Deleting Ranges in loops
When deleting columns or rows within a loop, the best approach I have found is to union
the ranges together in a variable and execute the deletion in one go. This helps performance and it prevents errors from deleting ranges the loop is working on.
I do this so often that I created a custom function for this UnionRange
' Helper function that allows
' concatinating ranges together
Public Function UnionRange( _
ByRef accumulator As Range, _
ByRef nextRange As Range _
)
If accumulator Is Nothing Then
Set UnionRange = nextRange
Else
Set UnionRange = Union(accumulator, nextRange)
End If
End Function
Putting it all together
Below is my implementation of what your code could look like, just make sure to first:
- Create a Dynamic Named Range and populate with your required headers
- Add
Microsoft VBScript Regular Expressions 5.5
reference - Update
Sheet1
to whatever sheet your table exists (possibly change logic for finding header row based on your needs)
' Need Regular Expressions Referenced in order to work!
' @libraryReference {Microsoft VBScript Regular Expressions 5.5}
Public Sub DemoDeletingNonRequiredColumns()

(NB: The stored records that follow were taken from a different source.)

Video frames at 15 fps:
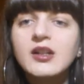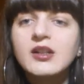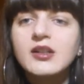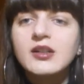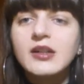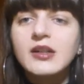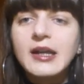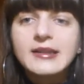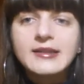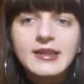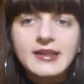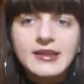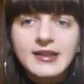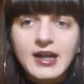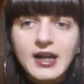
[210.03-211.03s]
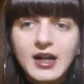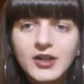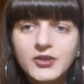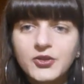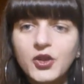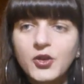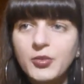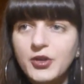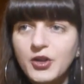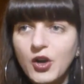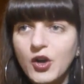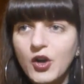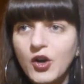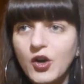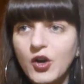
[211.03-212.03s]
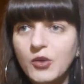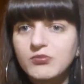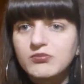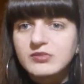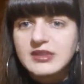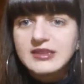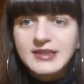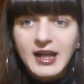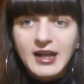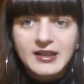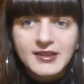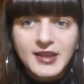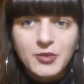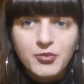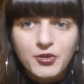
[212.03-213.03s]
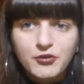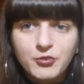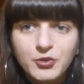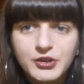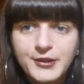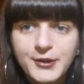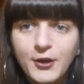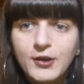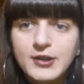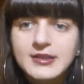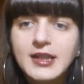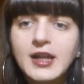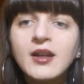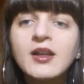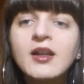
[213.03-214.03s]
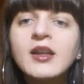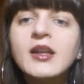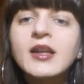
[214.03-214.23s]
eh, è delicato però mh, mm, si sente il profumo di rosa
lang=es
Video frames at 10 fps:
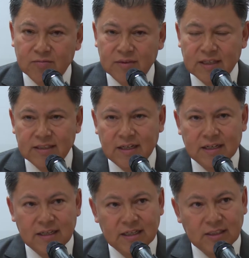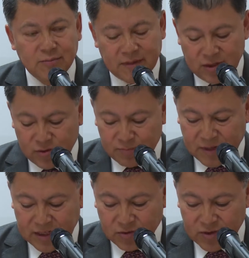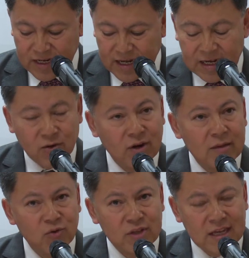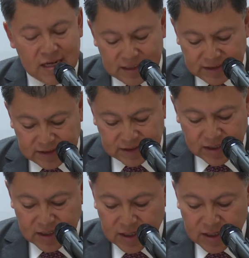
ya sea la diálisis peritoneal o la hemodiálisis,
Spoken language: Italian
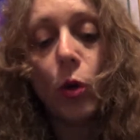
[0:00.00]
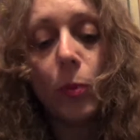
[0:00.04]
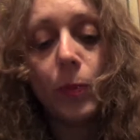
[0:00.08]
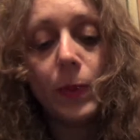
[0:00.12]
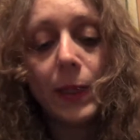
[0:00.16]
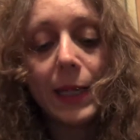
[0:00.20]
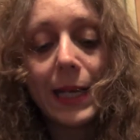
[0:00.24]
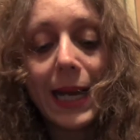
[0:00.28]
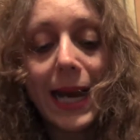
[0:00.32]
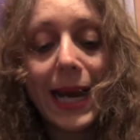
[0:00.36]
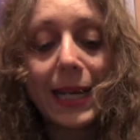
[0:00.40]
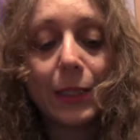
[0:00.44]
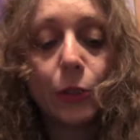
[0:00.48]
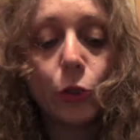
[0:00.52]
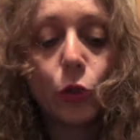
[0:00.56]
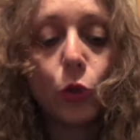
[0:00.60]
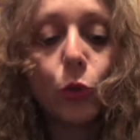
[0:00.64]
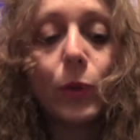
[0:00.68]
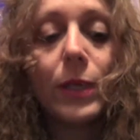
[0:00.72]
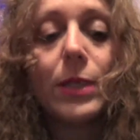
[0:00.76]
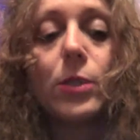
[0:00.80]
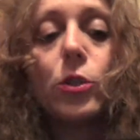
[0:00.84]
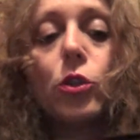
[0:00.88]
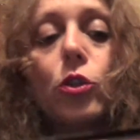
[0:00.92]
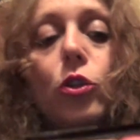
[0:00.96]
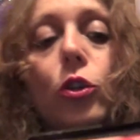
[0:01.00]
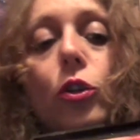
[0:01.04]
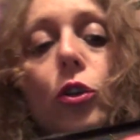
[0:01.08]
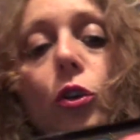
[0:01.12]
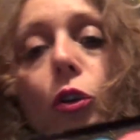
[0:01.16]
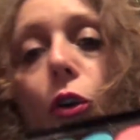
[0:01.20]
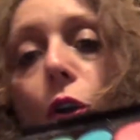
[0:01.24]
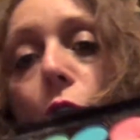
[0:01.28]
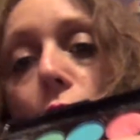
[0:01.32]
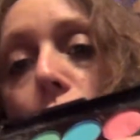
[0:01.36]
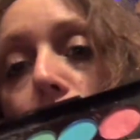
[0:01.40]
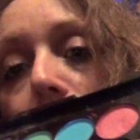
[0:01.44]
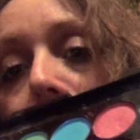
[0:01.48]
ho applicato questo
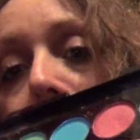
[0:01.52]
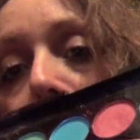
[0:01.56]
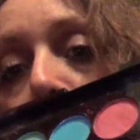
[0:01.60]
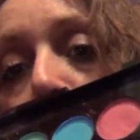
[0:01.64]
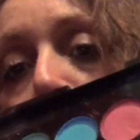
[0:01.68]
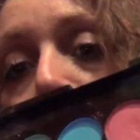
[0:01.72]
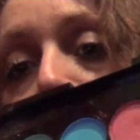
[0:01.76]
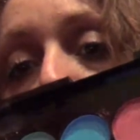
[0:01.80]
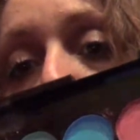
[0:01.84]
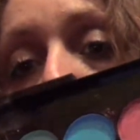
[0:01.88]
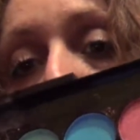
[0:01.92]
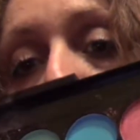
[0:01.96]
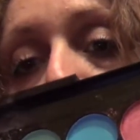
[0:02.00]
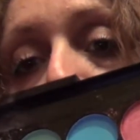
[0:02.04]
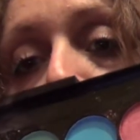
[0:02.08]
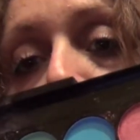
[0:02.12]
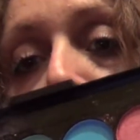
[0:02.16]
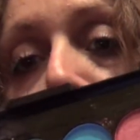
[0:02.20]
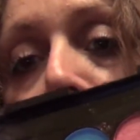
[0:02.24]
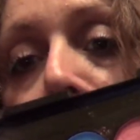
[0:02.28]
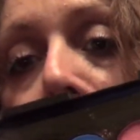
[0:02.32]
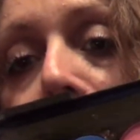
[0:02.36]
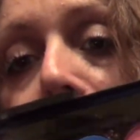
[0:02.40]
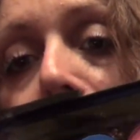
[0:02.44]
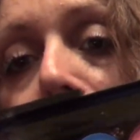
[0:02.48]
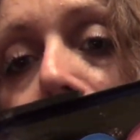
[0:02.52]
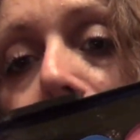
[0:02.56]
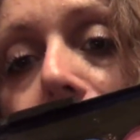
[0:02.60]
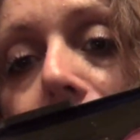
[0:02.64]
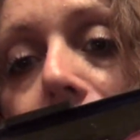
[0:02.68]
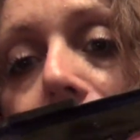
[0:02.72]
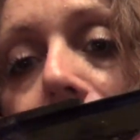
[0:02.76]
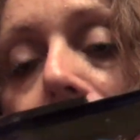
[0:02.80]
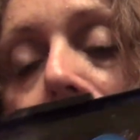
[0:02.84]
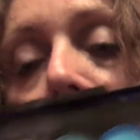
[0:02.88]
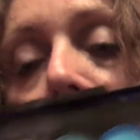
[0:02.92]
rosa qua shimmer,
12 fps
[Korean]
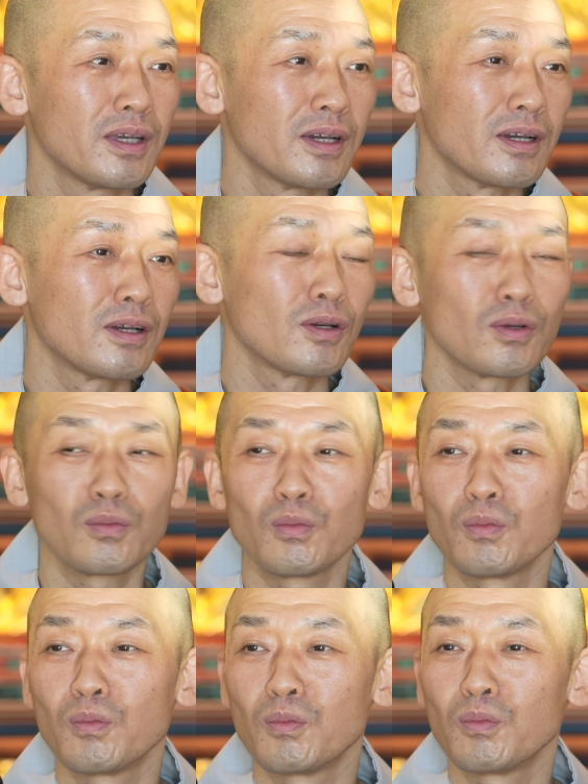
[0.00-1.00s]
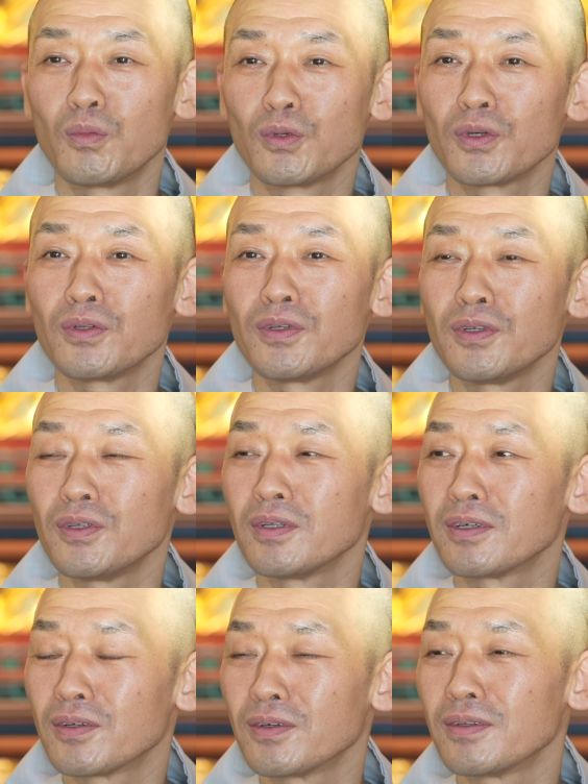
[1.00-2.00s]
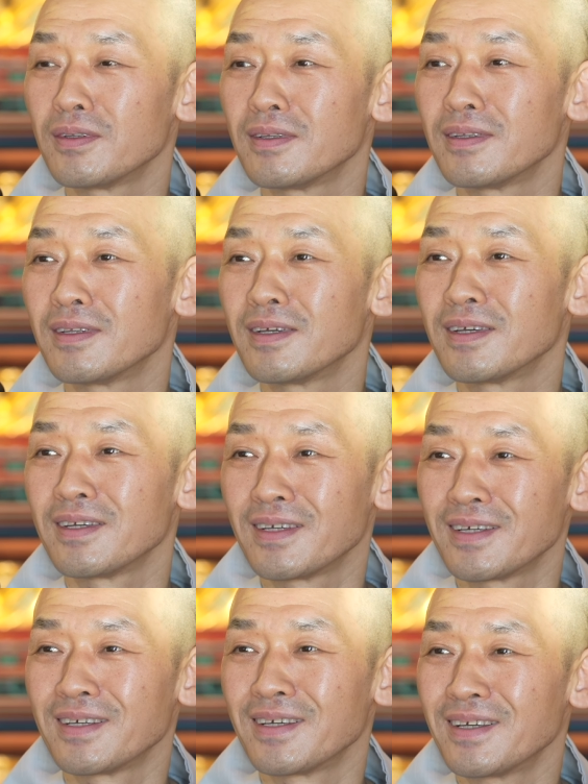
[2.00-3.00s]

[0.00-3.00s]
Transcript: 어, 모셔드린 그런 예,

' Make sure to create a named range
' otherwise this section will fail. In this
' example the named range is `RequiredColumns`
Dim requiredColumns() As Variant
requiredColumns = Application.WorksheetFunction.Transpose( _
Range("RequiredColumns").Value2 _
)
' To test if the column is in the required
' columns this method uses regular expressions.
With New RegExp
.IgnoreCase = True
' The pipe charactor is `or` in testing.
.Pattern = Join(requiredColumns, "|")
Dim headerRow As Range
' This example uses `Sheet1`, but update to
' the actual sheet you are using.
With Sheet1
Set headerRow = .Range("A1", .Cells(1, Columns.Count).End(xlToLeft))
End With
Dim column As Range
For Each column In headerRow
' If the column name doesn't match the
' pattern, then concatinate it to the
' toDelete range.
If Not .Test(column.Value2) Then
Dim toDelete As Range
Set toDelete = UnionRange(toDelete, column.EntireColumn)
End If
Next
End With
' toDelete is used as it provides better performance
' and it also prevents errors when deleting columns
' while looping.
If Not toDelete Is Nothing Then
toDelete.Delete
End If
End Sub